TABERNA SCHOLARIS
The Scholar’s Inn · Inn, Tavern, and Reading Room · Academy Quarter, Porta Silvae
"The inn adjacent to the Academy’s monitoring station has a reading room with the most complete collection of published forest-adjacent scholarship available outside Nova Romae. Its proprietor began the collection as a commercial investment and has continued it as a personal one. He has read everything in it. His opinions about the scholarship’s quality, delivered over the evening meal without solicitation, are the most efficient introduction to the field’s state I have encountered outside the station itself."
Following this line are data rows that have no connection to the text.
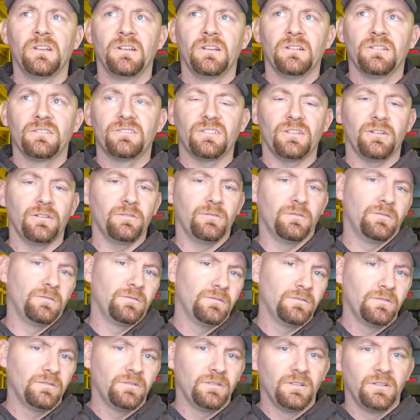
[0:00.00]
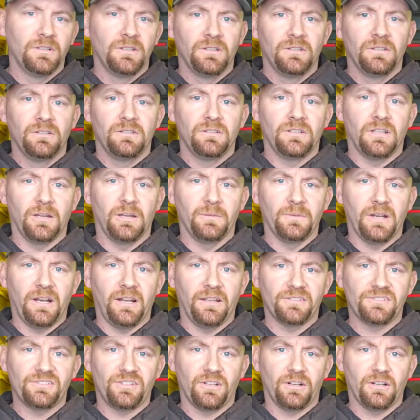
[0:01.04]
so I mean,
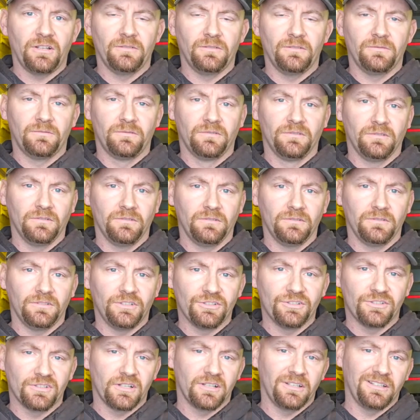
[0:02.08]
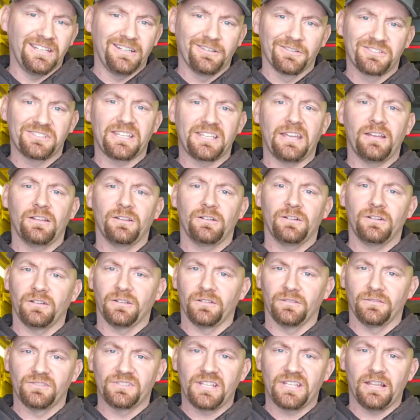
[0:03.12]
I started using a needle scaler
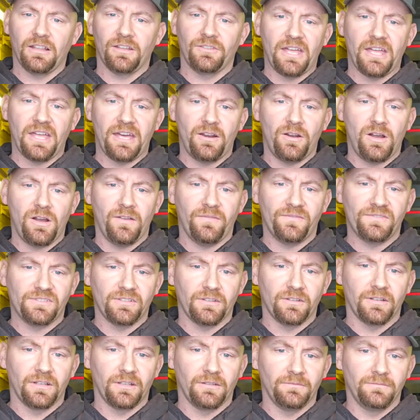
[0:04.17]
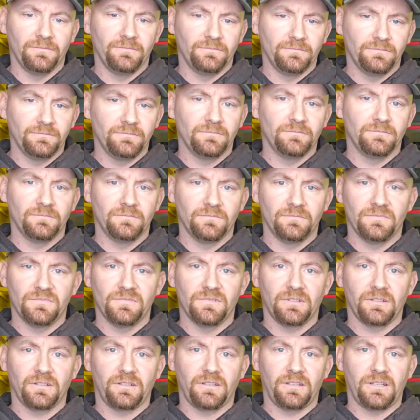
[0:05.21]
and scaling that off so that it
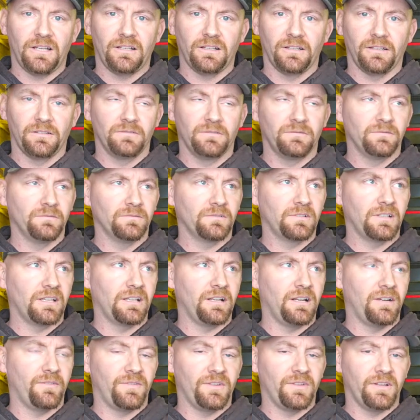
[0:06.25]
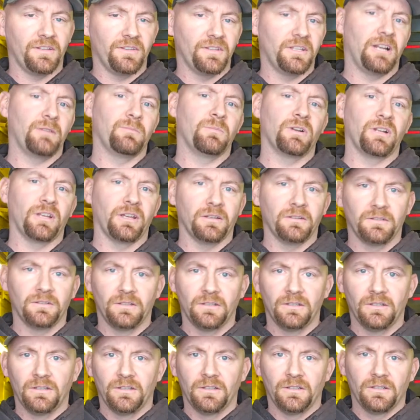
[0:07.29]
kind of can get off there. Then I'm gonna
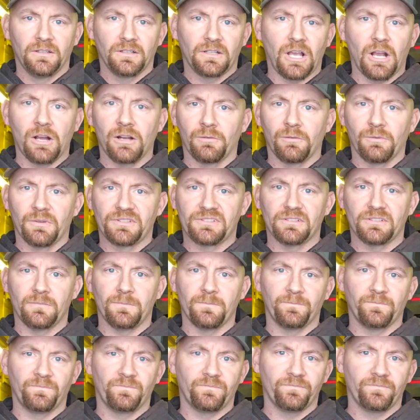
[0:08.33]
coat it with someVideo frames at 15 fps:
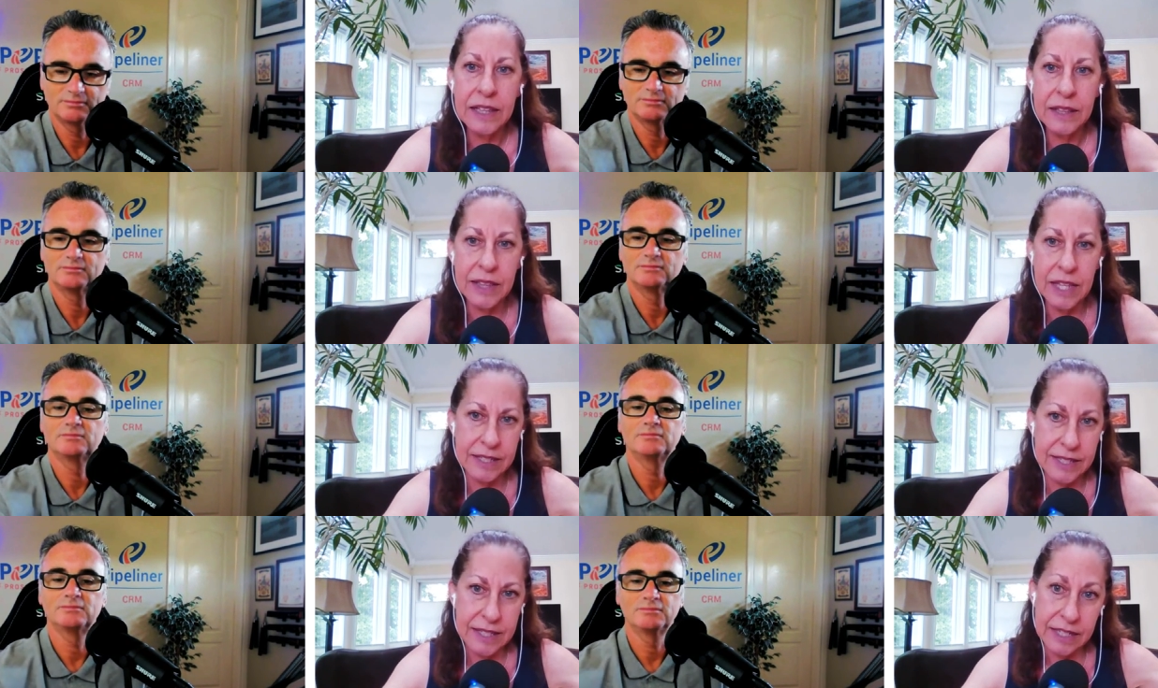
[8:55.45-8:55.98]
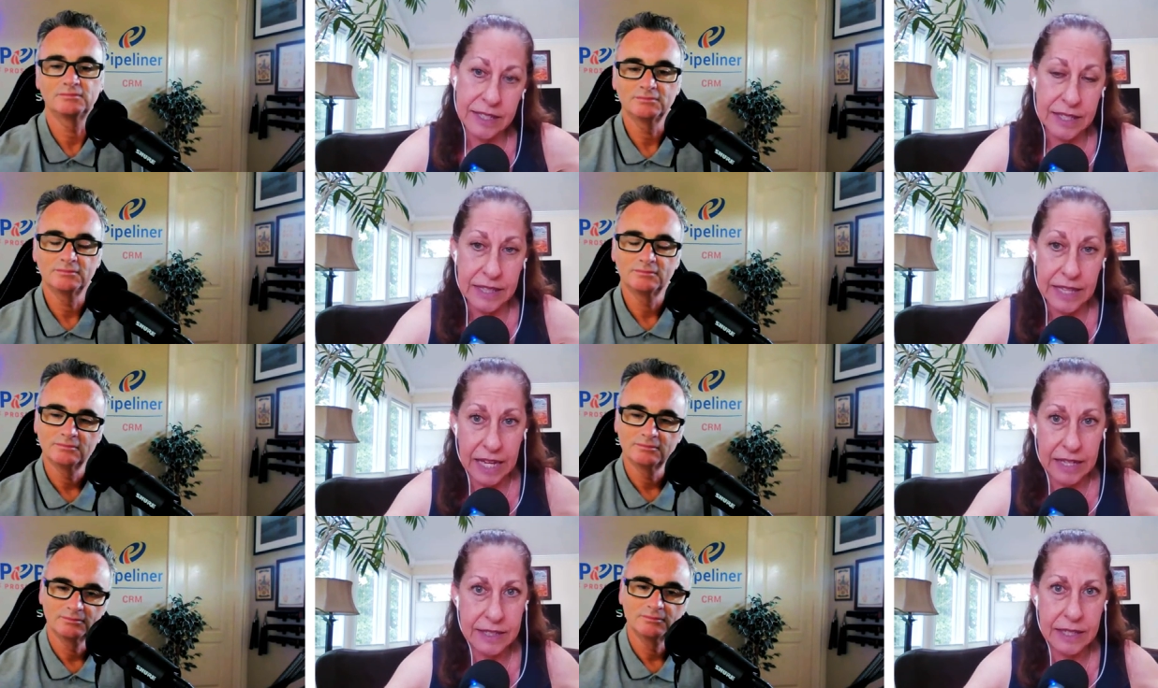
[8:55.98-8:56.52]
Speaker 1: this, this,
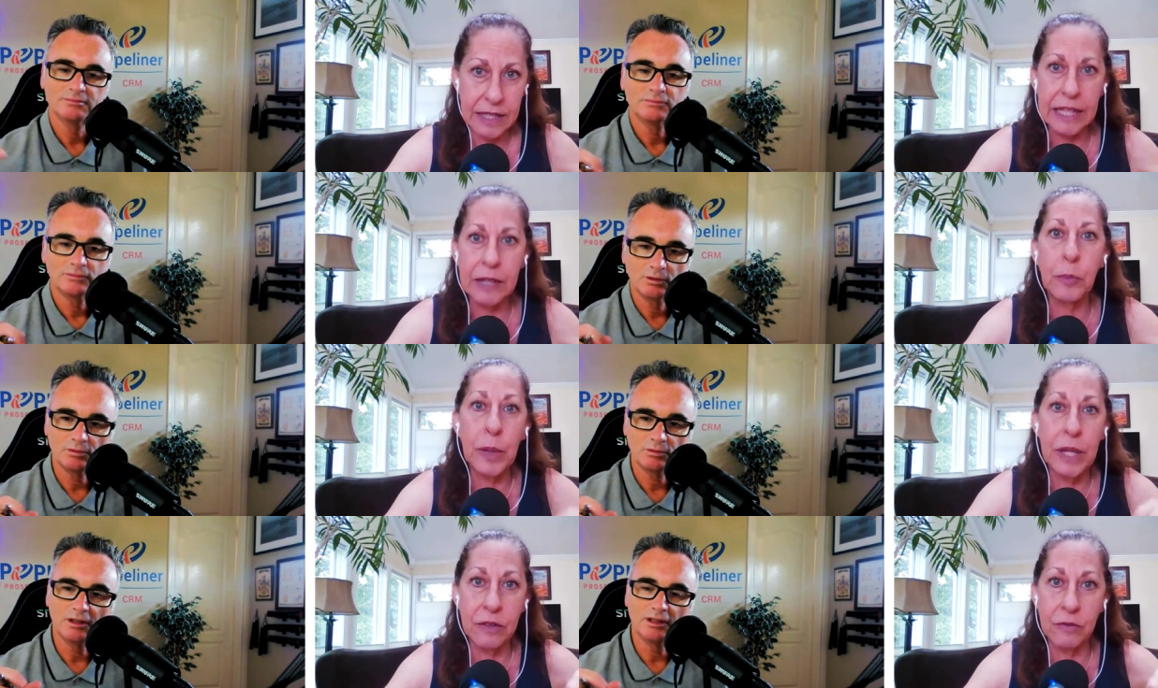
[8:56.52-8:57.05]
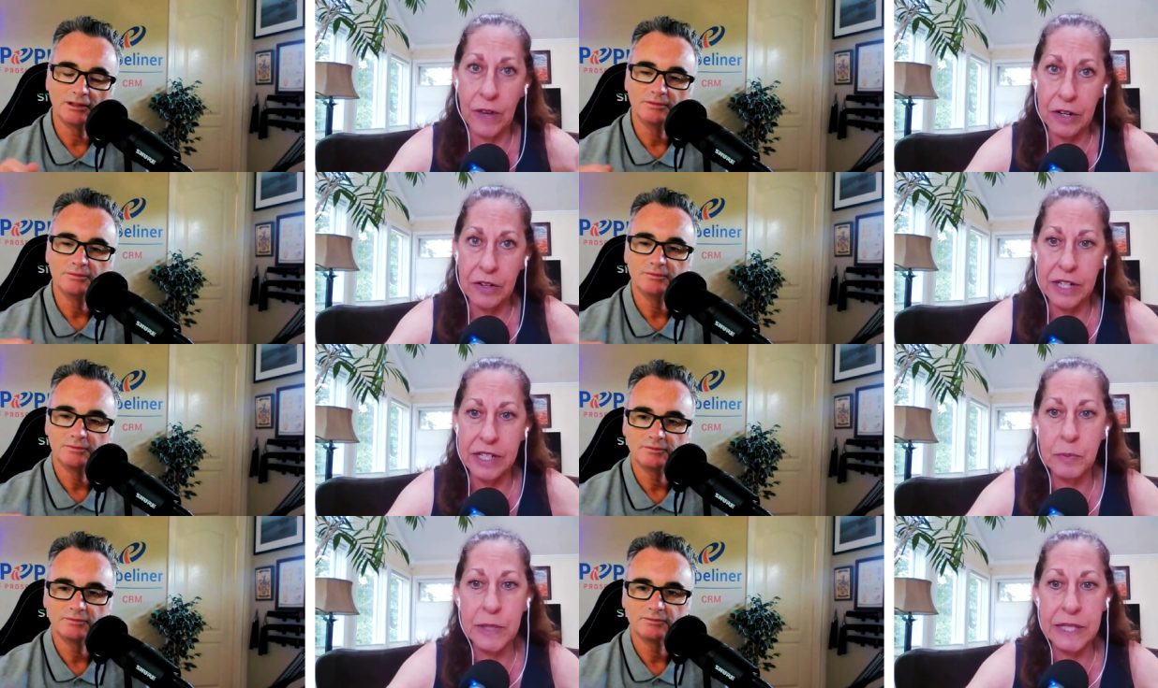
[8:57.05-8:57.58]
and this, like being right.
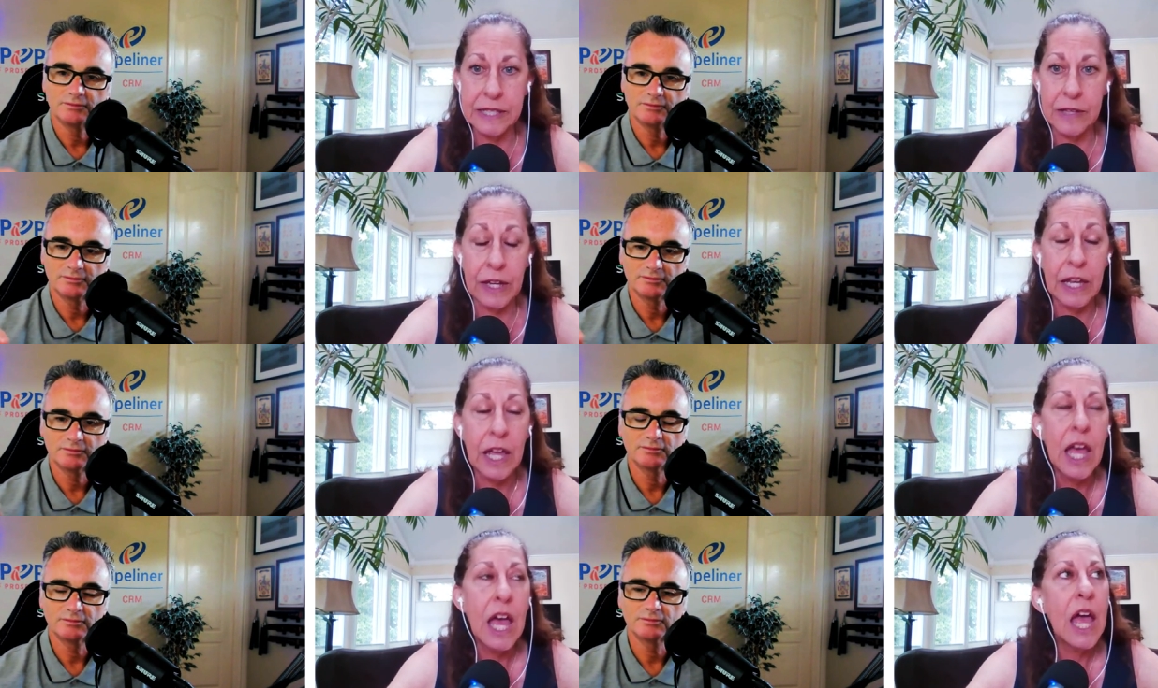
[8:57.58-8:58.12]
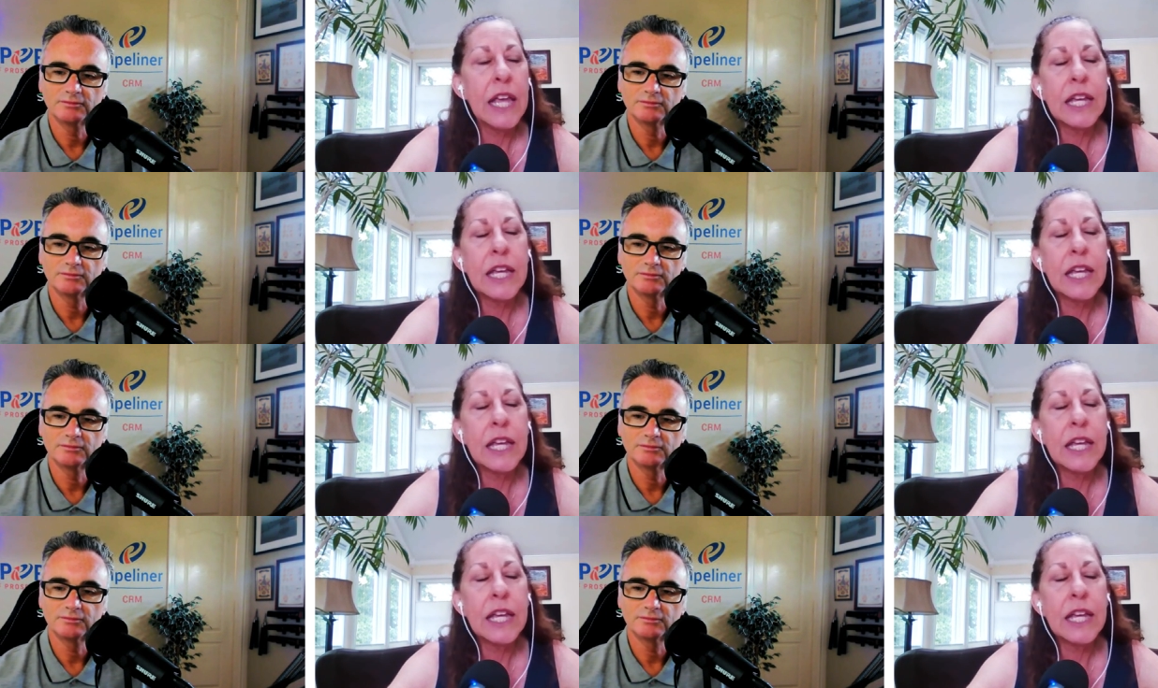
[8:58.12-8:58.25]
very specific.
The Taberna Scholaris is the Academy Quarter’s primary inn and tavern: a two-storey building adjacent to the monitoring station whose thirty rooms, common room, and reading library serve the scholarly community’s accommodation and social requirements. The proprietor, Publius Arbor Lector, sixty-one, in his twenty-third year, is a former Academy research assistant who transferred to innkeeping when he concluded that he would learn more about the forest from managing the people who studied it than from studying it himself. The twenty-three years’ observation suggest he was correct. His opinions on the scholarship are delivered over dinner without solicitation and are described by the station’s staff as consistently more useful than a literature review.
Purpose / Function
Accommodation and social facilities for the scholarly community, visiting researchers, and the occasional Academy administrator who comes from Nova Romae to conduct the reviews that find the restricted archive’s size perfectly acceptable given the station’s productivity. The reading room’s function supplements the station’s public library: where the library provides access to the published research, the reading room provides the social space in which that research is discussed, disputed, and occasionally revised in conversation that does not generate official documents.
Sensory & Appearance
The building’s Academy-adjacent location gives it the specific quality of a space that exists in the station’s intellectual orbit: the guests are the station’s community, their conversation is the station’s current work, and the reading room’s collection is the accumulated published record of what the station’s work is positioned within. The reading room smells of the scholarly institution it approximates: paper, lamp oil, and the specific quality of books that have been read by people who were arguing with them. The common room’s east-facing position provides the anomalous light’s approach each evening, which Publius Lector manages by ensuring that the dinner’s conversation is at the right point when the light begins.
Denizens
Publius Arbor Lector , sixty-one, twenty-three years: the most informed non-research lay reader of forest-adjacent scholarship available in the province. His opinions on the scholarship are delivered over dinner without solicitation; his assessments of the field’s state are accurate enough that Marcus Scrutator sends visiting researchers to the Taberna Scholaris specifically because a dinner with Publius Lector orients them more efficiently than the standard orientation document the station provides. Will discuss the scholarship’s state with any party who takes it seriously enough to engage with the distinctions he draws between the published record’s different quality levels. Is currently working through Silvana’s published monograph and has formed opinions about the three-year gap in her writing that he has shared with Marcus Scrutator and is waiting to share with Silvana.
Contents & Furnishings
Thirty rooms across the upper floor. The reading room: the most complete collection of published forest-adjacent scholarship outside Nova Romae, organised by Publius Lector’s personal system, which is more useful than alphabetical but requires his explanation. The common room: twenty tables, the east-facing windows, the evening meal that the station’s community treats as its primary professional social space.
History
Established by Publius Lector in his thirty-eighth year. The reading room’s collection began as a commercial investment in the first year and became a personal intellectual project in the second. The station’s community’s adoption of the Taberna Scholaris as their primary social space was complete within the first season. See Annales Mundi for full chronological detail.
Rooms Available
30 rooms upper floor. U
sed primarily by visiting researchers and Academy staff.
The station’s community eats here; most live in the quarter’s residential buildings.